What if it all goes horribly wrong? 

It’s not my fear over Heather – she’s awesome – but it’s the same fear I get every time I’ve ever had a play date.  I’m worried that Bluebelle will decide to act horribly and it will affect the relationship I have with the mama.  In fact, when I am having a play date and the kid acts worse than B, I am thrilled. Isn’t that terrible?! I don’t judge the kid at all.  I actually feel considerably better and I am convinced I’m not alone.

I think it’s because I am afraid that the attitude of my child will reflect negatively on my parenting.  I’ve heard women say, “That woman just lets her child do anything,” or “I love that woman but I can’t stand her kids,” or some variation.  I’ve heard the judging comments.  I know I won’t be exempt, but I still fear them.

Bluebelle is 2.  She will throw tantrums.  She’s independent and stubborn. She’s loud.  Sometimes she surprises me and she acts like an angel around new people (it’s a miracle!) and sometimes I have to apologize for her actions. If a mother wants to judge me and my child for her acting developmentally appropriate, then I guess we aren’t meant to be mommy friends. I know Heather won’t be that way (which is why we are soul sisters!) but these fears creep in.

A need to be liked, I guess.

What about you? Do you ever have these fears? 

More about April

3 thoughts on “Play dates are scary.

  1. Struwe5

    Oh my goodnessss…. This is totally a fear of mine! I actually just had one of my best friends call yesterday and invite us over next week… Jak is such a firecracker, and people that don’t have boys or haven’t been around 4year old boys much, look at Jak like, what have you fed him, are you aware he’s jumping off that, DO YOU DISCIPLINE HIM AT ALL!?! And trust me… I’m very aware of his endless energy and the fact that he runs EVERYWHERE.. And of my friends with kids I have the oldest, Jo who will be 7 this year, so they don’t really understand, 6 going on 16… Such a real thing! So my stomach instantly turns when I get an invite to a play date and anxiety takes over… Not enjoyable! And ive (secretly) been known to cancel at the last minute 🙁 it’s awful… So I’m right there with you.. and to solve this, we should live closer to have our anxiety filled play dates together, no judgement!

    1. April McGrew

      We should live closer! I’m so glad I’m not alone with this!

  2. Heather

    1) Aw, I feel so special. 🙂 I am so completely excited to hang out. After preteen camp. Ugh, that’s right. We got back last night (this morning?) at 2 and now we have to leave on Monday morning for three nights. I’m trying to be excited about it by then.

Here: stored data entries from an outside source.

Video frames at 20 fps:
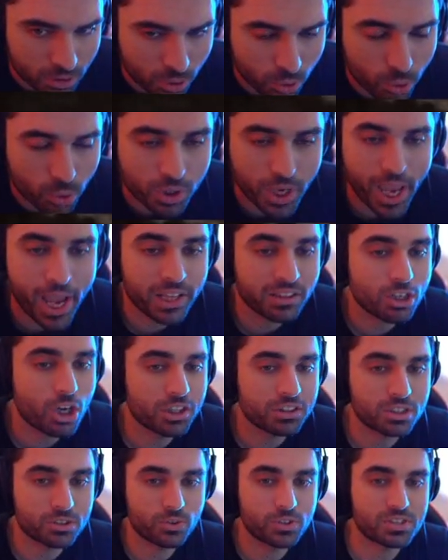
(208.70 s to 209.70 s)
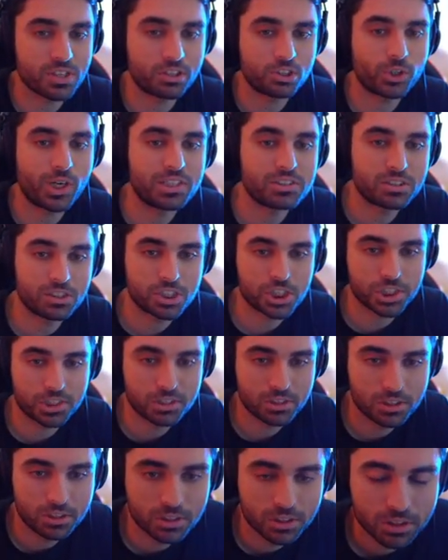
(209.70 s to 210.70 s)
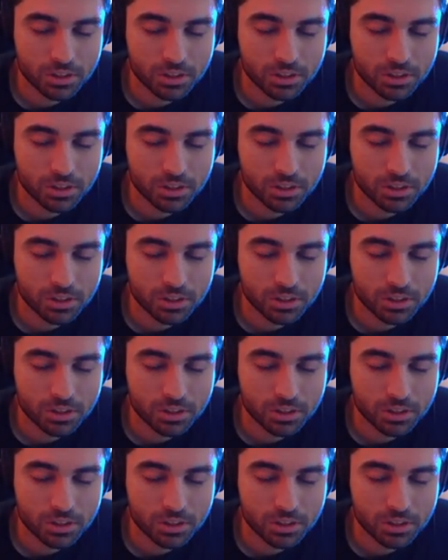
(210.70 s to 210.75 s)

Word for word: Okay, I thought this was a transition.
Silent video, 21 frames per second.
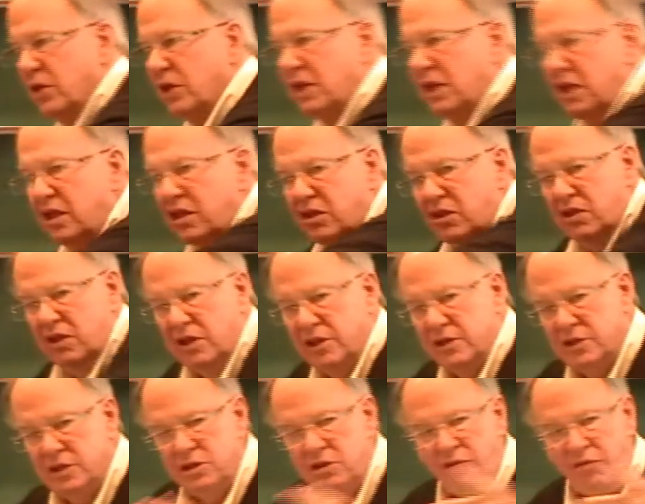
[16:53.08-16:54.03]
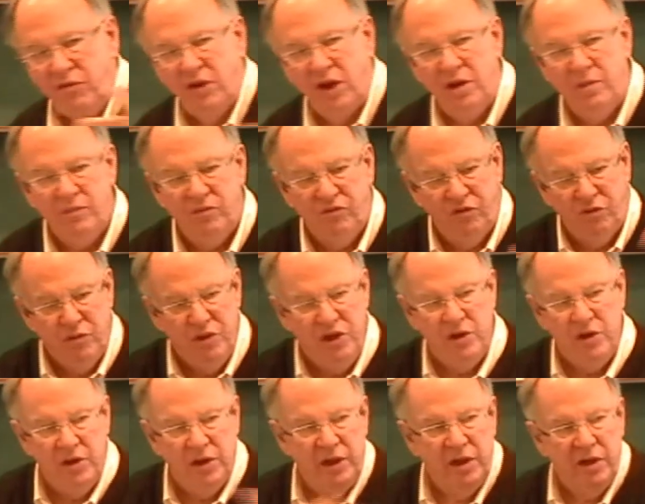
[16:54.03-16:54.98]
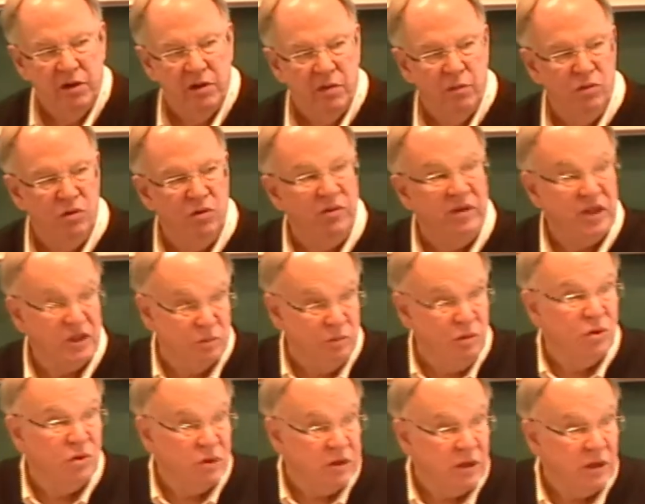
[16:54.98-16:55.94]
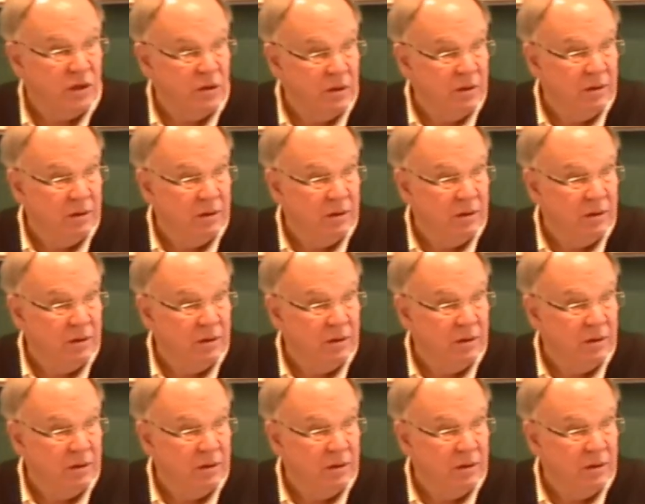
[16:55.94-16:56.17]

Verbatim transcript: And the key thing is these frames from here to here are moving smoothly.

    2) I love your (new?) color scheme! Looking good!

    3) It probably goes without saying that I completely relate to this post. (Get out of my head!) I think I’m mostly paranoid about moms liking me though. I’m completely awkward and say ridiculous things when I’m nervous. I think most people get that kids will act like, well, kids, so I usually don’t worry about them judging me by the occasional tantrum (although maybe I should worry after all!). And really, the only time I judge a mom by her kid is if she is clearly not doing anything about poor behavior (and I don’t even mean intentional ignorance).

    4) Speaking of judgment, I completely concur with your last post about not judging the “small stuff.” I always tell Matt that it’s so much easier for me to love people who deal with “big sin” (I know, that’s ridiculous) than the ones who just annoy me.

    5) I’m rambling. Let’s get together SOON.